The Long Goodbye: Recent Perspectives on the Koselleck/Schmitt Question

Abstract
The publication of the correspondence between Reinhart Koselleck and Carl Schmitt enables readers to assess the relation between the conceptual historian and his radically conservative mentor, a topic of some longstanding controversy. In this review essay, I discuss their correspondence in relation to Gennaro Imbriano's book on Koselleck, which also relies on the correspondence to argue that Koselleck gradually transcended his earlier Schmittian beliefs. I seek to capture the current state of scholarship regarding this particular issue and anticipate possible future developments in the field. Although they do not offer major revelations about Koselleck and Schmitt's relationship, the recently published letters add welcome nuance to earlier scholarly estimations thereof and show how Koselleck gradually assumed a more equal role in the exchange.
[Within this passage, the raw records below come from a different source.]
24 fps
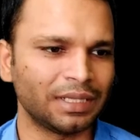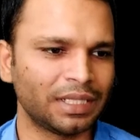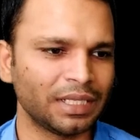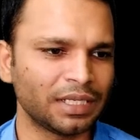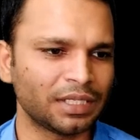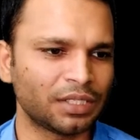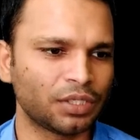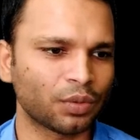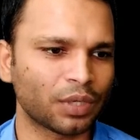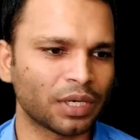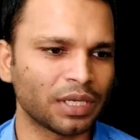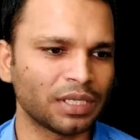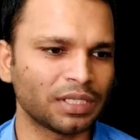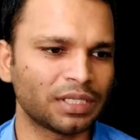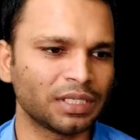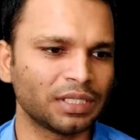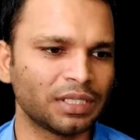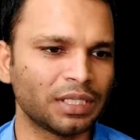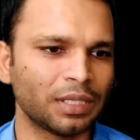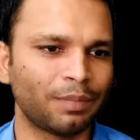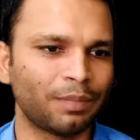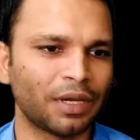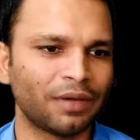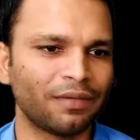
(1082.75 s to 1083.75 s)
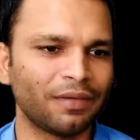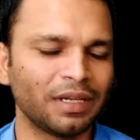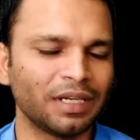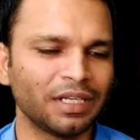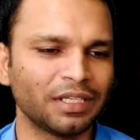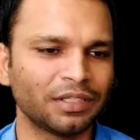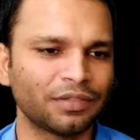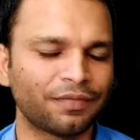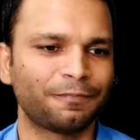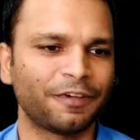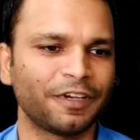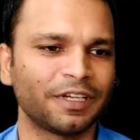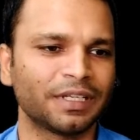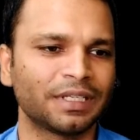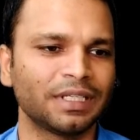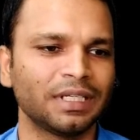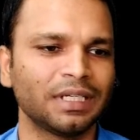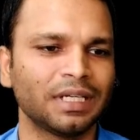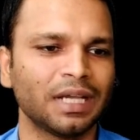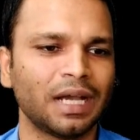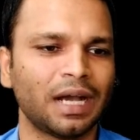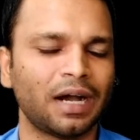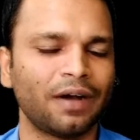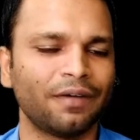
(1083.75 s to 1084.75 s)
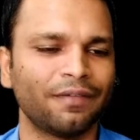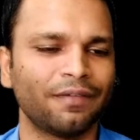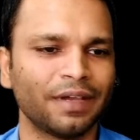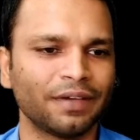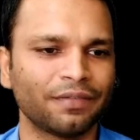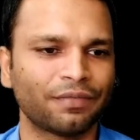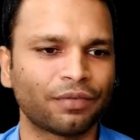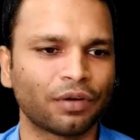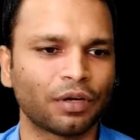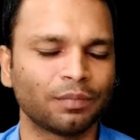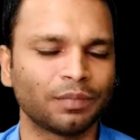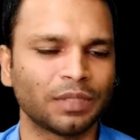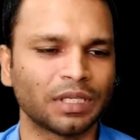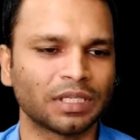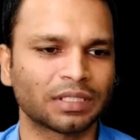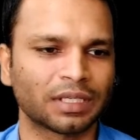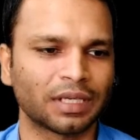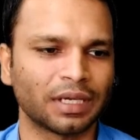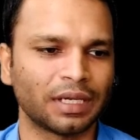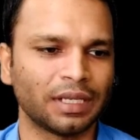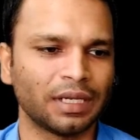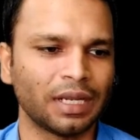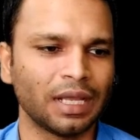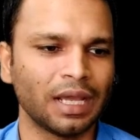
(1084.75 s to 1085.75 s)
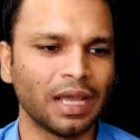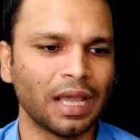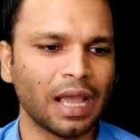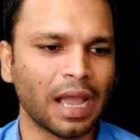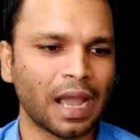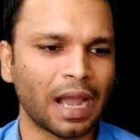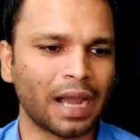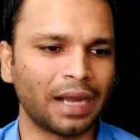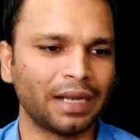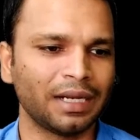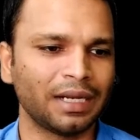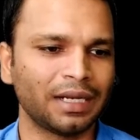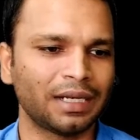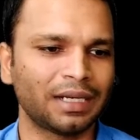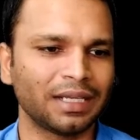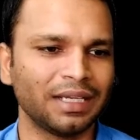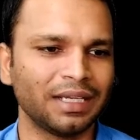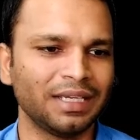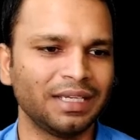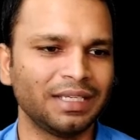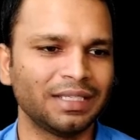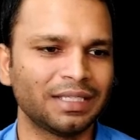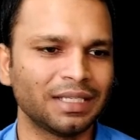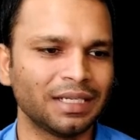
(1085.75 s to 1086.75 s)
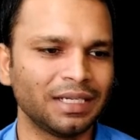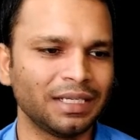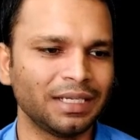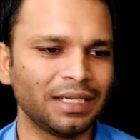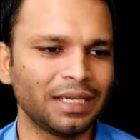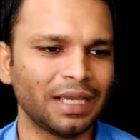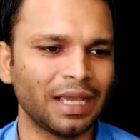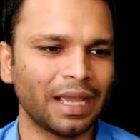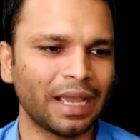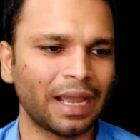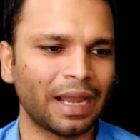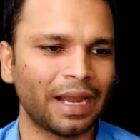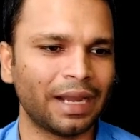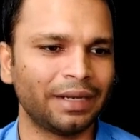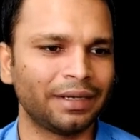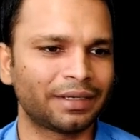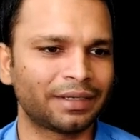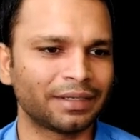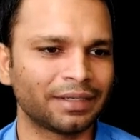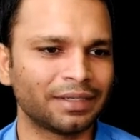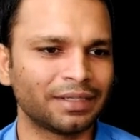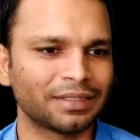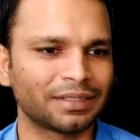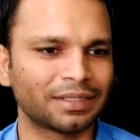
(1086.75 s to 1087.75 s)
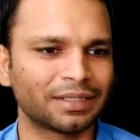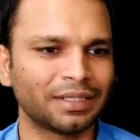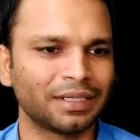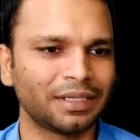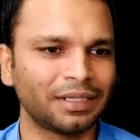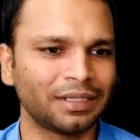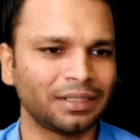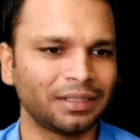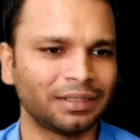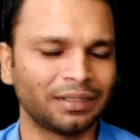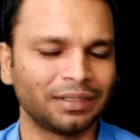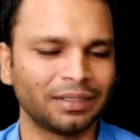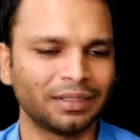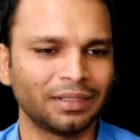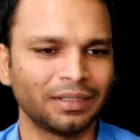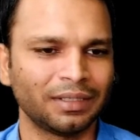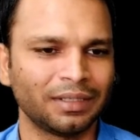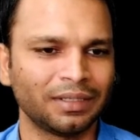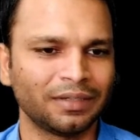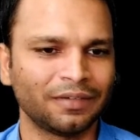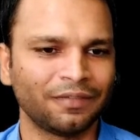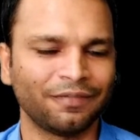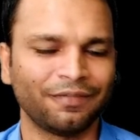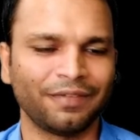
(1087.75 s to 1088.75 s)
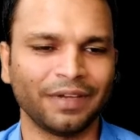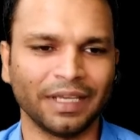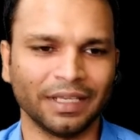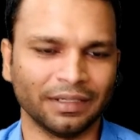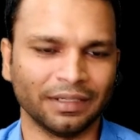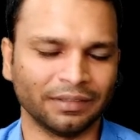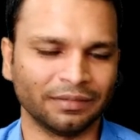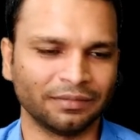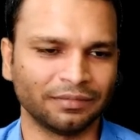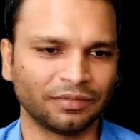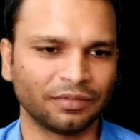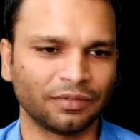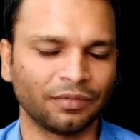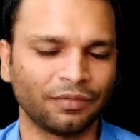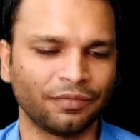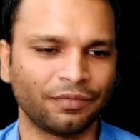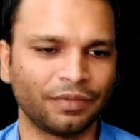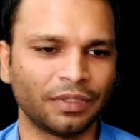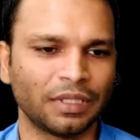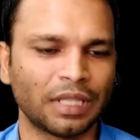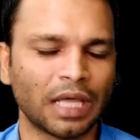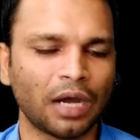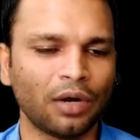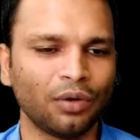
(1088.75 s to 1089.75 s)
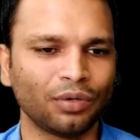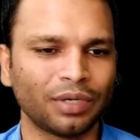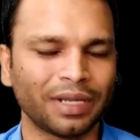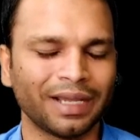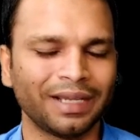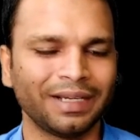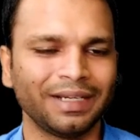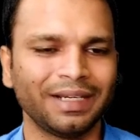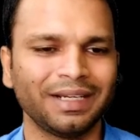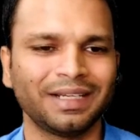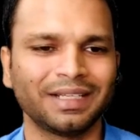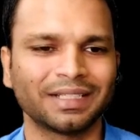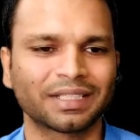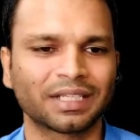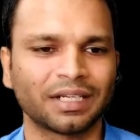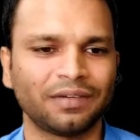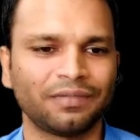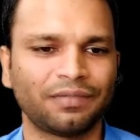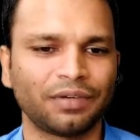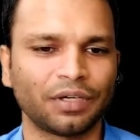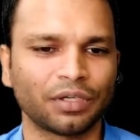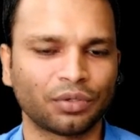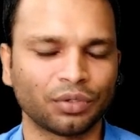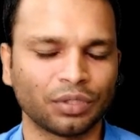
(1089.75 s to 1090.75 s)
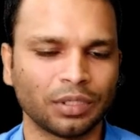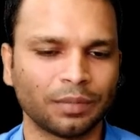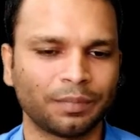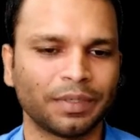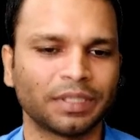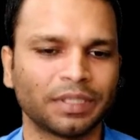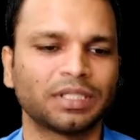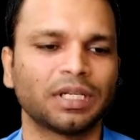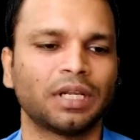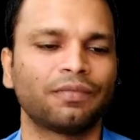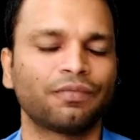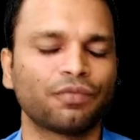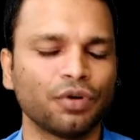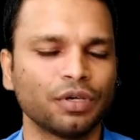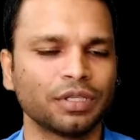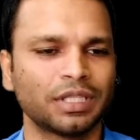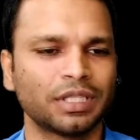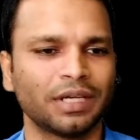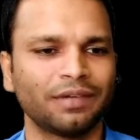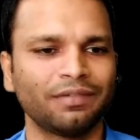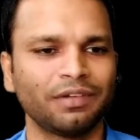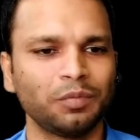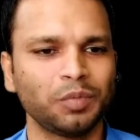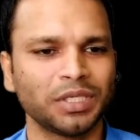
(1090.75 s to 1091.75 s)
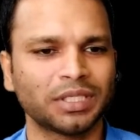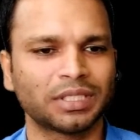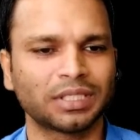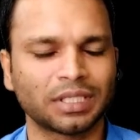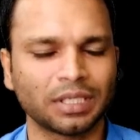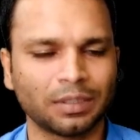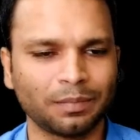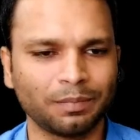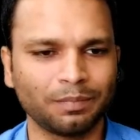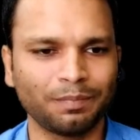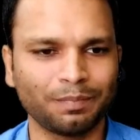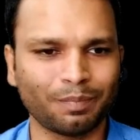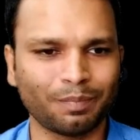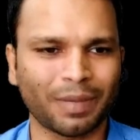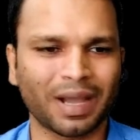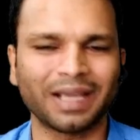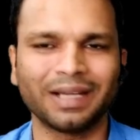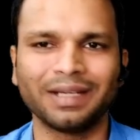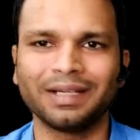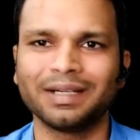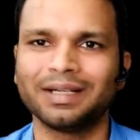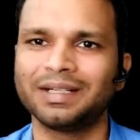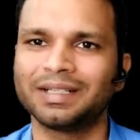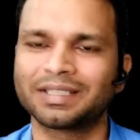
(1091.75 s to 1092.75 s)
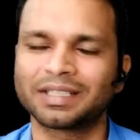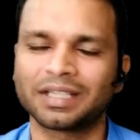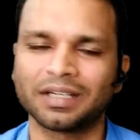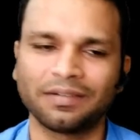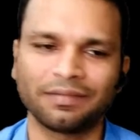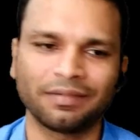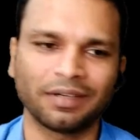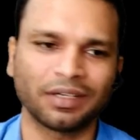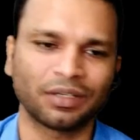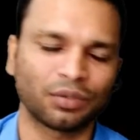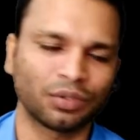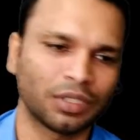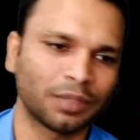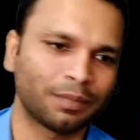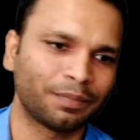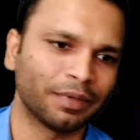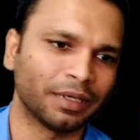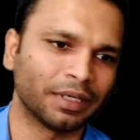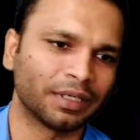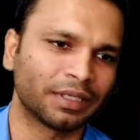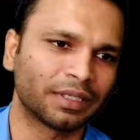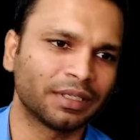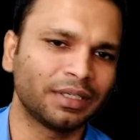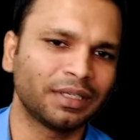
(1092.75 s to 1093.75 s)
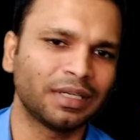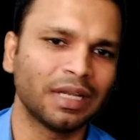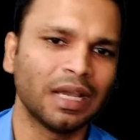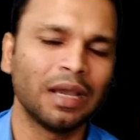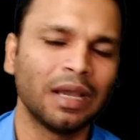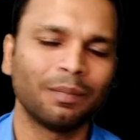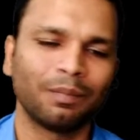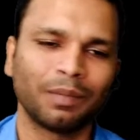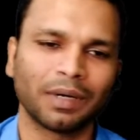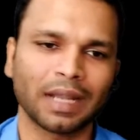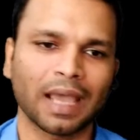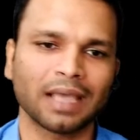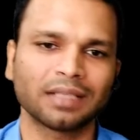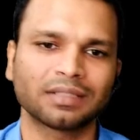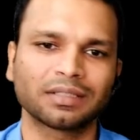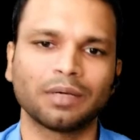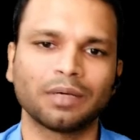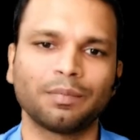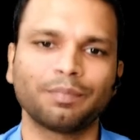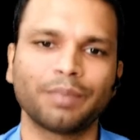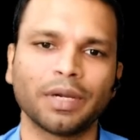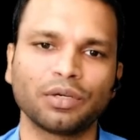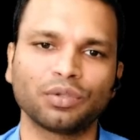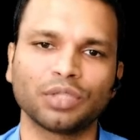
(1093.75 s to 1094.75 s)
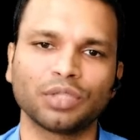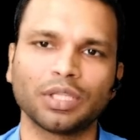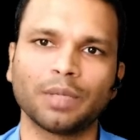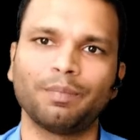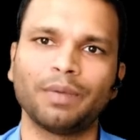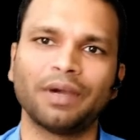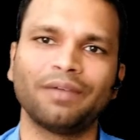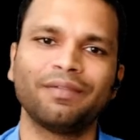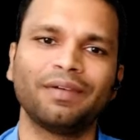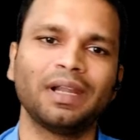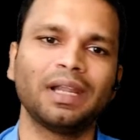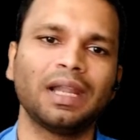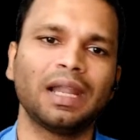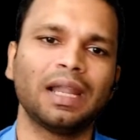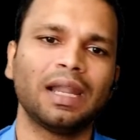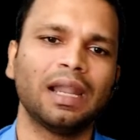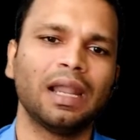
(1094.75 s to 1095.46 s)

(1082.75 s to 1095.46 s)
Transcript: this you can see the bevel is facing away from the skin and it easily enters the vein without any discomfort to the patient. Of course there will be some minor discomfort to the patient, but as compared to the bevel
The most fertile theoretical points in the letters pertain, first, to Schmitt's observations about the uniqueness of history and the repetition of key questions in history and, second, to Koselleck's remarks on the need for a proper theoretical basis for historiography, including readjusted historicism and criticism on the philosophy of history's ideological ramifications. Imbriano's book characterizes Koselleck as a systematic thinker of history's political aspect who differed from Schmitt in making the distinction between politics (as a regulating process) and “the political” (as a principle in need of containment). As I argue, this distinction is not sufficient to set Koselleck's moderate conservatism apart from Schmitt's radical conservatism because Schmitt also took both aspects into account. I also predict that future scholarship will display a balanced use of archival material that further clarifies the genesis of Koselleck's theorems, in turn directly serving historical theory by examining its emergence out of concrete historical, political, and intellectual contexts.